The government of Sebastián Piñera, through the Ministry of Mining, notified the awarding of the bidding process to boost lithium production, giving two quotas to the companies BYD Chile SpA (of Chinese capital) and Servicios y Operaciones Mineras del Norte S.A.
“Each was awarded a quota of 80,000 tonnes of marketable lithium metal (LME), for which BYD Chile SpA bid US$61 million and Servicios y Operaciones Mineras del Norte S.A. bid US$60 million, respectively,” the mining ministry said in a statement.
Both bids – substantially higher than the rest of the bids received, the government said – “are the ones that best respond to the state’s interest in increasing competition in this market and obtaining the most satisfactory fee collection”. The state will receive, without considering future payments for production, US$121 million for these two quotas.
The entry of both companies gives a leading role to private companies in the local lithium industry, something that so many organisations had protested against. “The awarded quotas, totalling 160,000 tonnes of LME, represent 1.8% of the known lithium reserves in our country,” the mining official added.
Before starting the exploration and production stage, the companies will have to obtain all the required permits from the relevant environmental and other authorities, as well as “generate the necessary spaces for dialogue to ensure that the projects are developed in harmony with the local communities, taking care of the environment and respecting our current legislation”.

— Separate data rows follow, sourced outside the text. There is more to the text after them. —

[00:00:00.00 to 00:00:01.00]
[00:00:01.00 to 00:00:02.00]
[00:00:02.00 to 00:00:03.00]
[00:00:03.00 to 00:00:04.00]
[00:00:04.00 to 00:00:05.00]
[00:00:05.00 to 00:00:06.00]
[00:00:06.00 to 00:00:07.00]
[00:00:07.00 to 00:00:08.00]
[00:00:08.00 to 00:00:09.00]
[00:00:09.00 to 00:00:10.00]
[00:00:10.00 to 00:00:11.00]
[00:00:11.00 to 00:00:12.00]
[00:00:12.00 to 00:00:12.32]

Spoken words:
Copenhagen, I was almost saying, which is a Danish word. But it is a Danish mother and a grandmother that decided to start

The government also stated that it will work with the companies awarded the contracts to incorporate formulas that allow them to allocate a portion of the payments they will have to make to contributions to local communities and investments in R&D.

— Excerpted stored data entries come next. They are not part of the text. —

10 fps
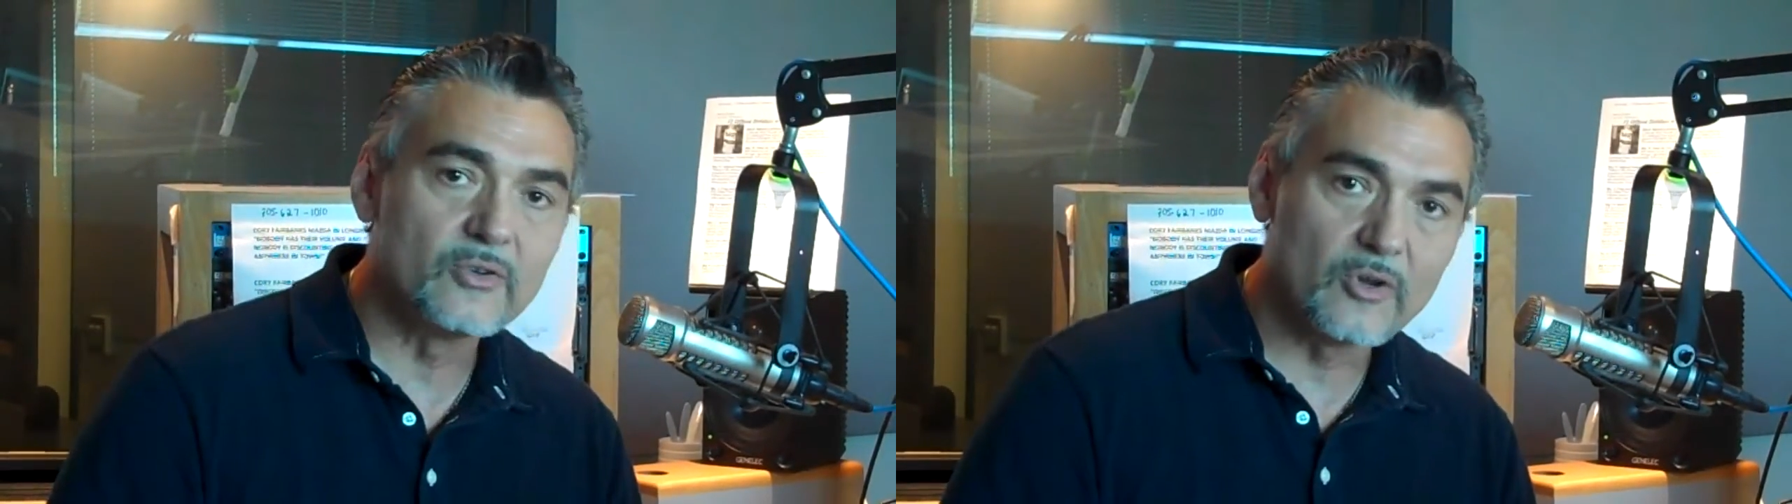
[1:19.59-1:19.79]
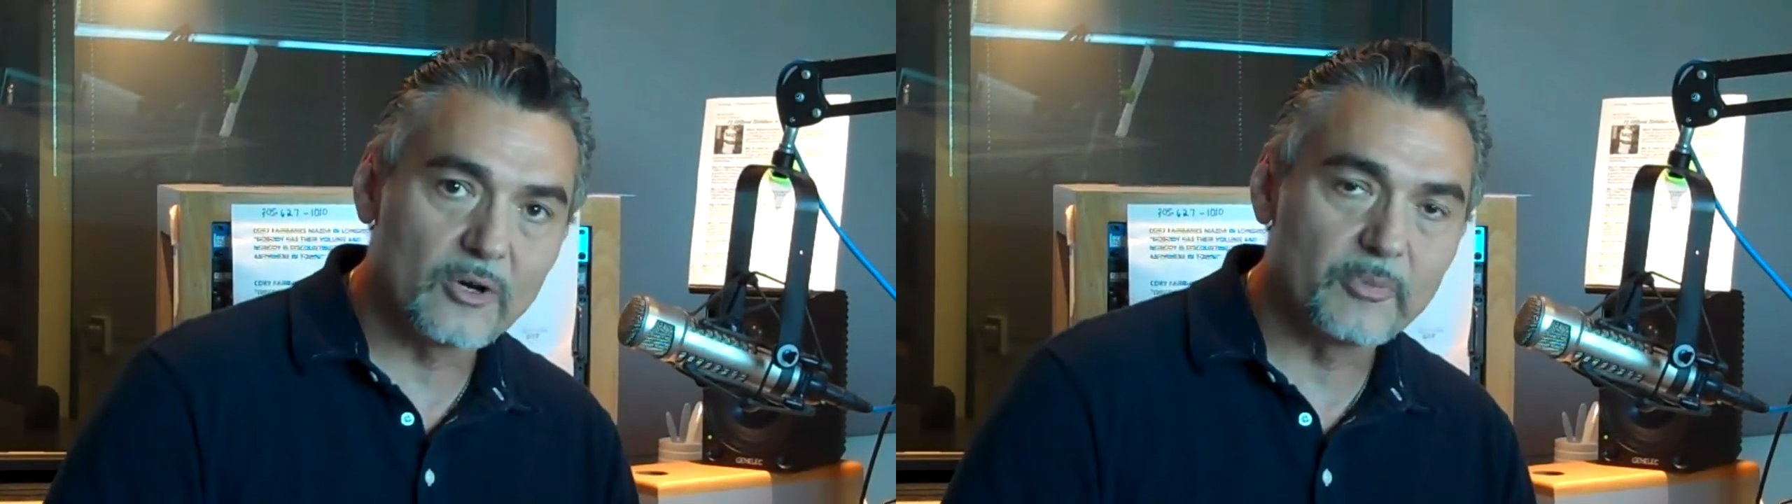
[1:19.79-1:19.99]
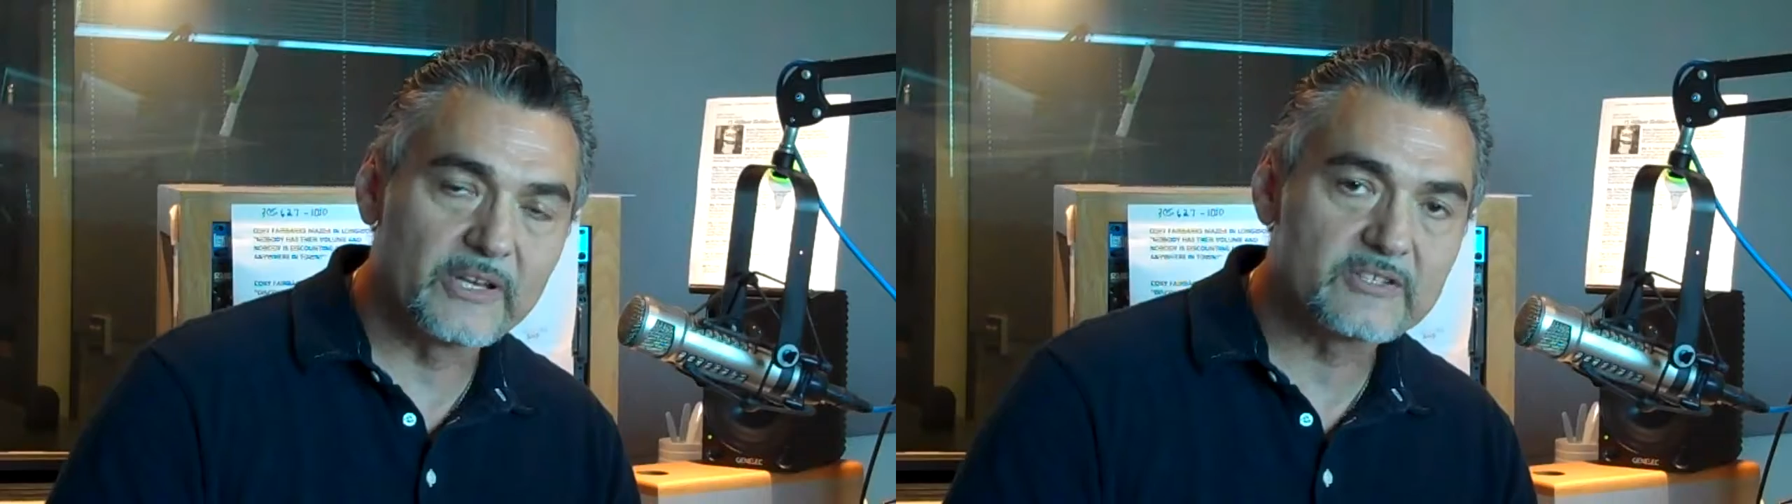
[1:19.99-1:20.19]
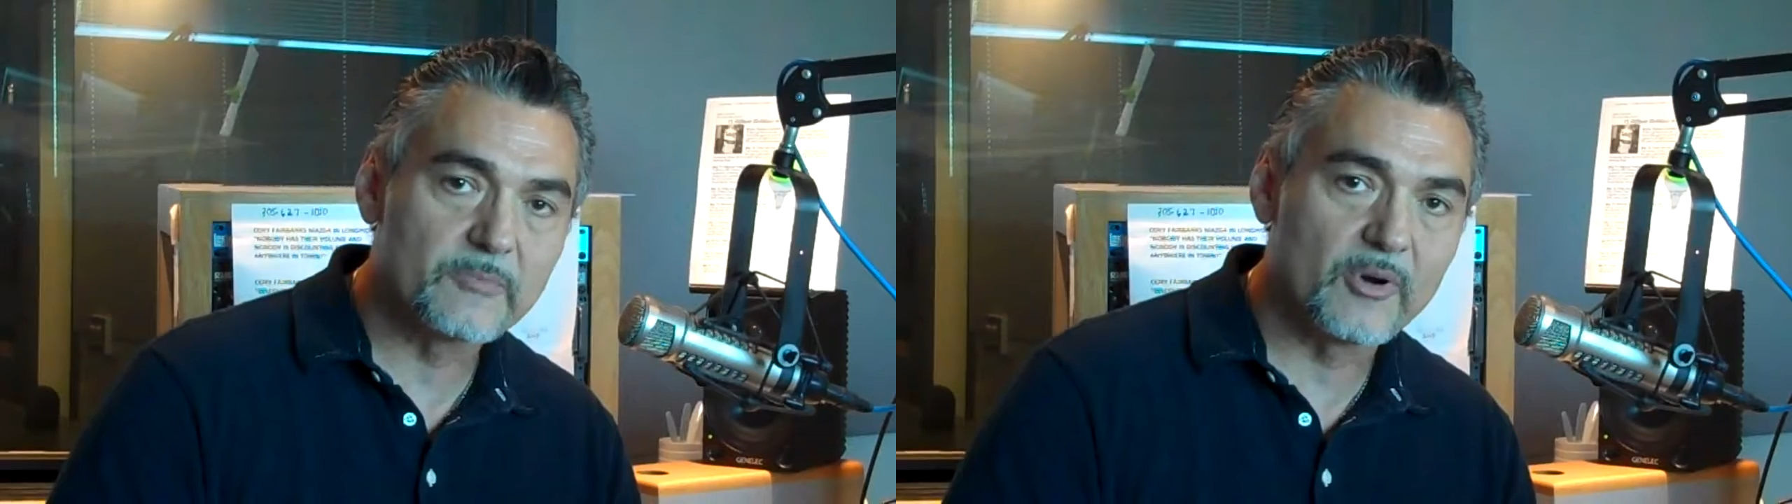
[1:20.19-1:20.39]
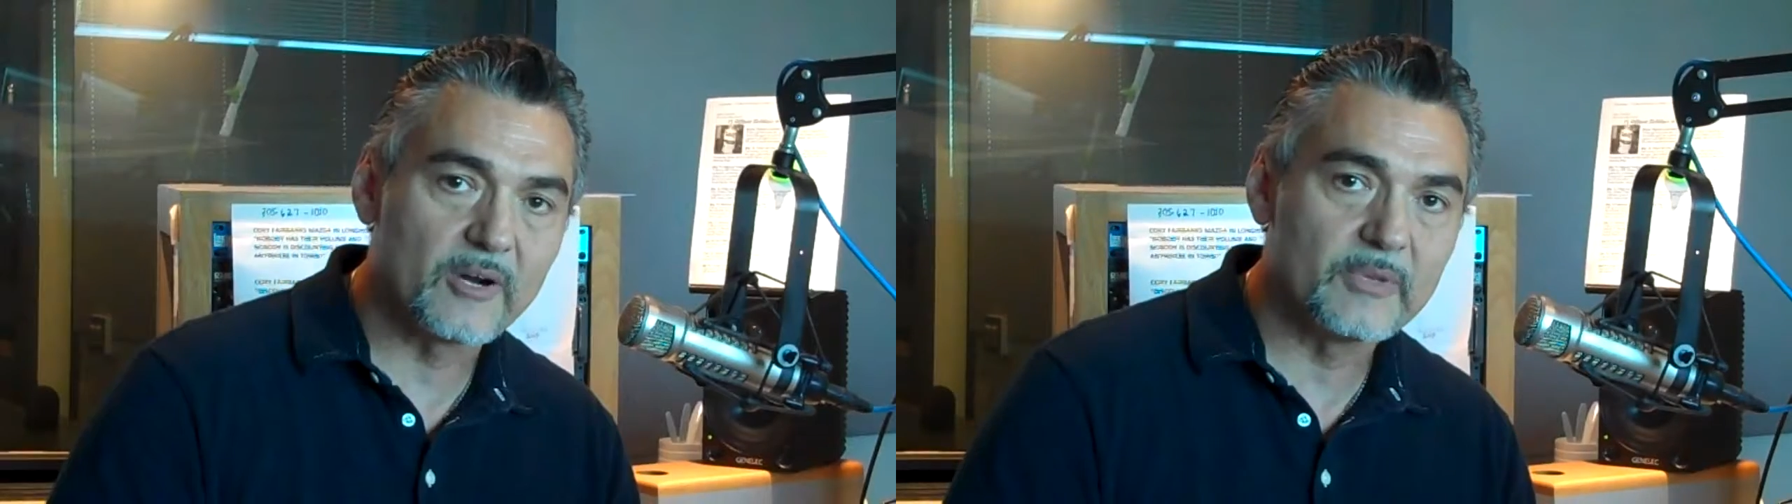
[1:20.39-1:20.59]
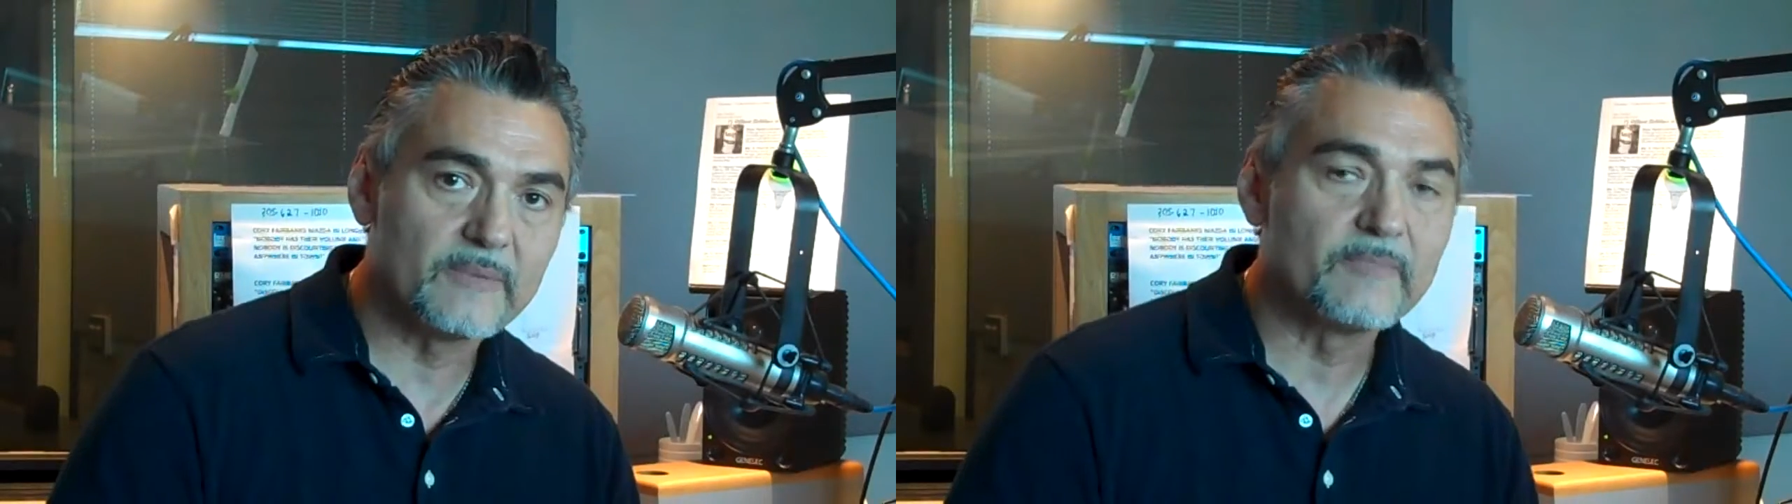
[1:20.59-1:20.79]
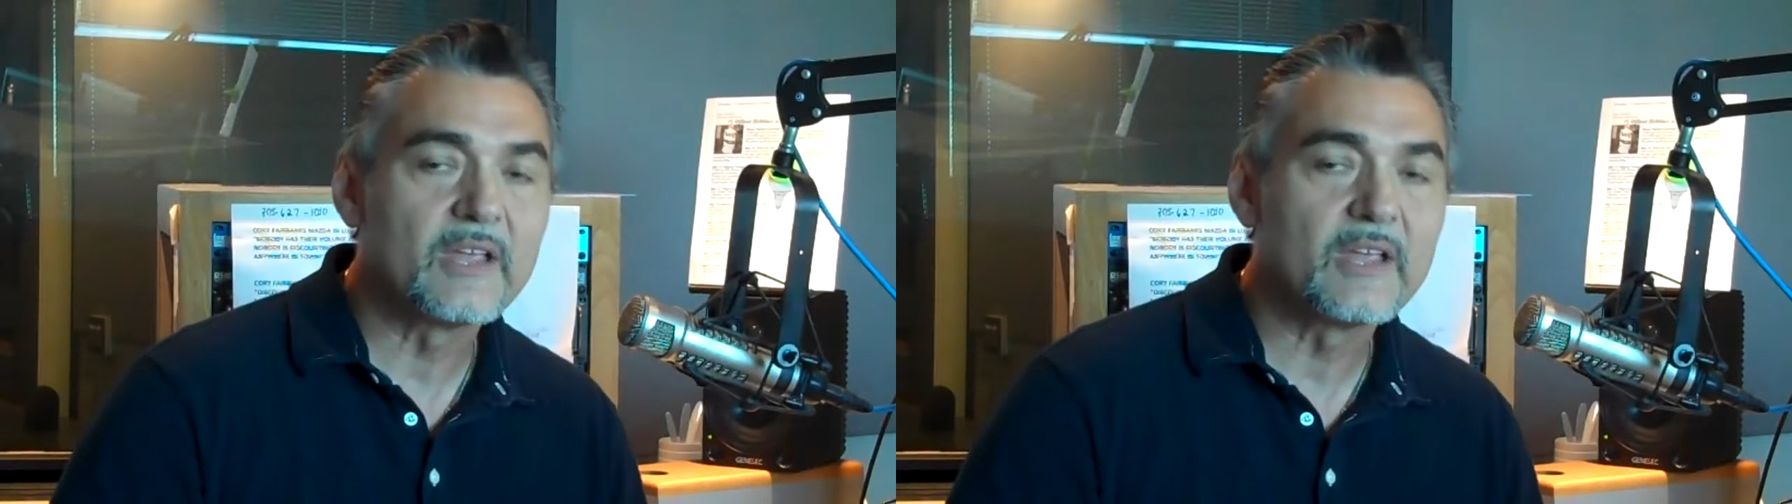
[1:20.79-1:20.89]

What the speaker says: New York Police Department,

Finally, the government said it “reaffirms its willingness to form a National Lithium Roundtable to draw up a strategy for the development of this industry, with a State and long-term vision”, in response to pressure from the team of President-elect Gabriel Boric. “It is something that we are going to review with our teams, and we maintain our willingness to create a National Lithium Company, which also acts in consideration of the communities, with the care of the salt flats, with national productive development”, said the President-elect after the decision of the Piñera government, assuring that it is “bad news for Chile” and that it reminds him of the “laws of restraint” imposed by the dictatorship of Augusto Pinochet, towards its end, to limit the room for manoeuvre of future democratic administrations.

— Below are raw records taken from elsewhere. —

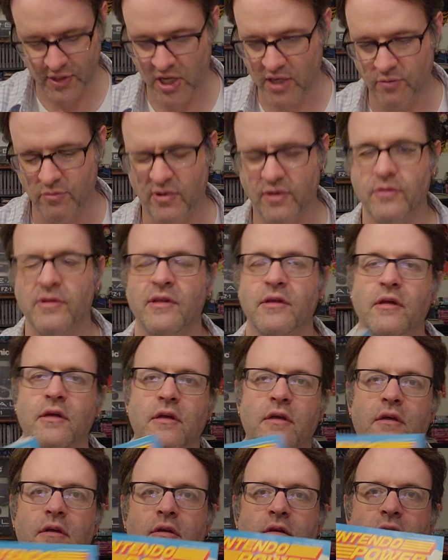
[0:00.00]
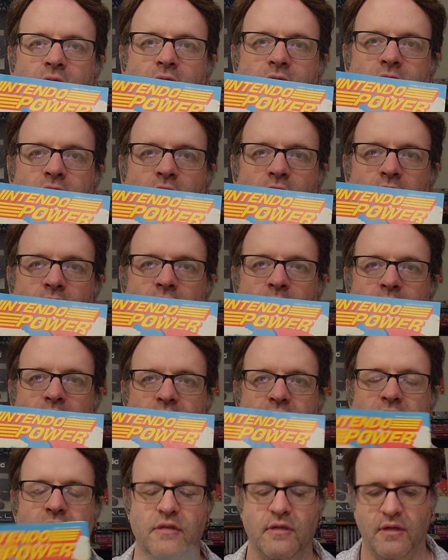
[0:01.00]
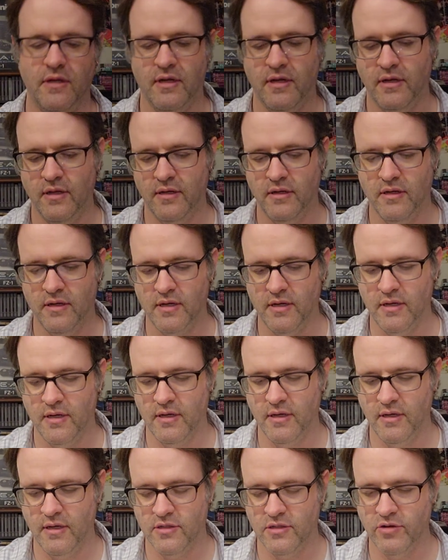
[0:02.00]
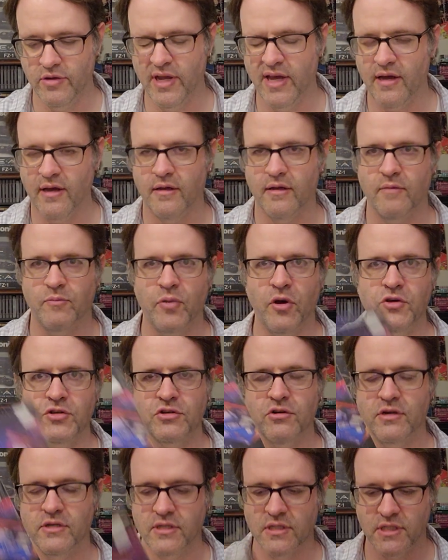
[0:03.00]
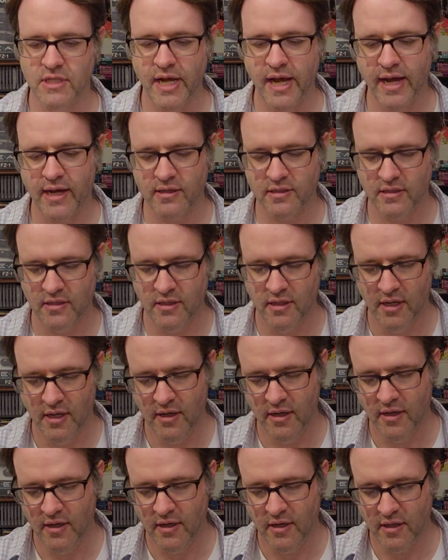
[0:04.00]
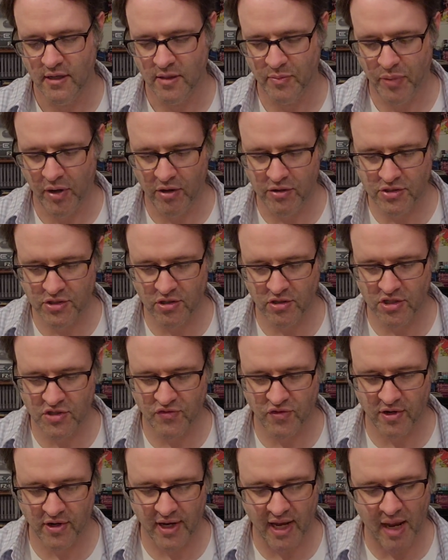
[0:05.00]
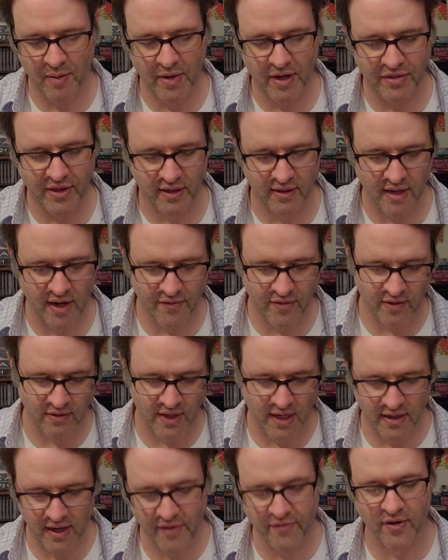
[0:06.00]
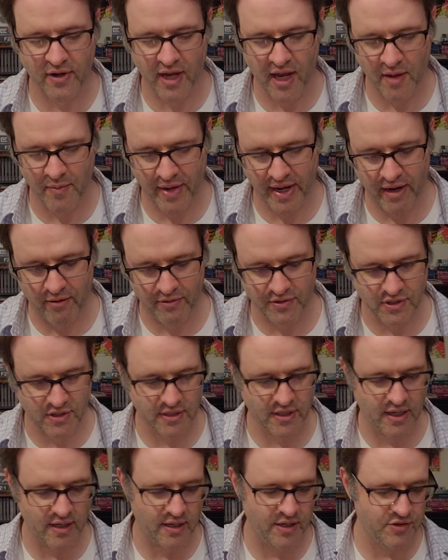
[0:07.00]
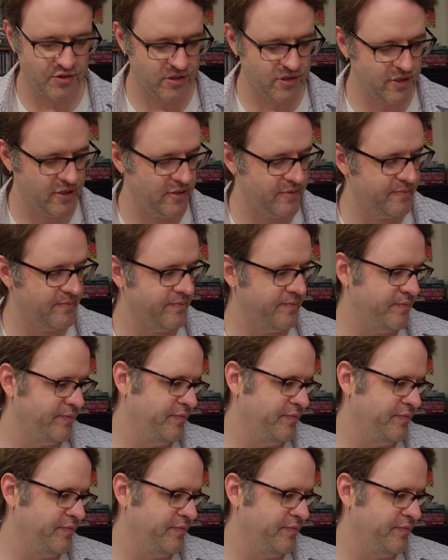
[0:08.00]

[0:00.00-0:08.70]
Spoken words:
Anyway, so Lemmings. And so yeah, poster is intact. The poster is for a game I think that never came out, which is kind of interesting.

“This was an exclusive power of the Chilean government in office. It seems to us to be bad news and reminds me of those ‘tie-up laws’ that were made at the last minute, when a government is already leaving office and that finally tie up all Chileans, in this case, for 20 years”, the President-elect pointed out.
“What we told the government was that our position was not to innovate in the matter and that, therefore, they should allow us to have a long-term debate on such a strategic asset as lithium. If they were going to do it, they should at least lower what they were committing to at the time,” the new president said.